======== Provided data

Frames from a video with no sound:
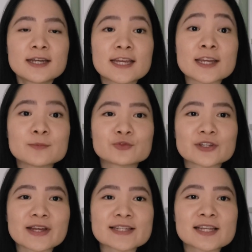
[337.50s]
him
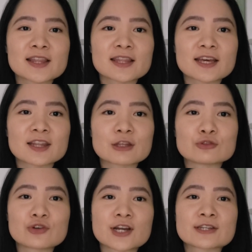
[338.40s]
realizing that the
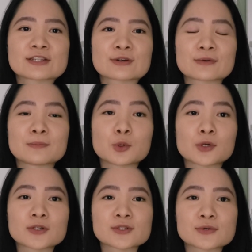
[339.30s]
dregs are
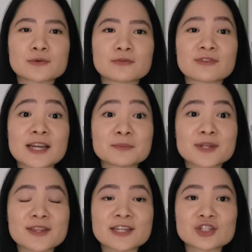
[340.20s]
more so
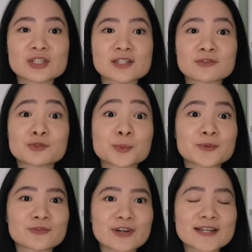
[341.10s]
family than just a group
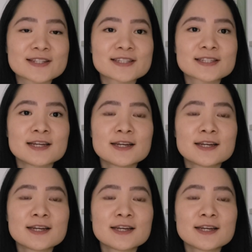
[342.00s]
of friends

================

• **Task prompt**: An exact copy of all the lines above is required, with the pictures removed.

• **Completed exercise**:
Frames from a video with no sound:
[337.50s]
him
[338.40s]
realizing that the
[339.30s]
dregs are
[340.20s]
more so
[341.10s]
family than just a group
[342.00s]
of friends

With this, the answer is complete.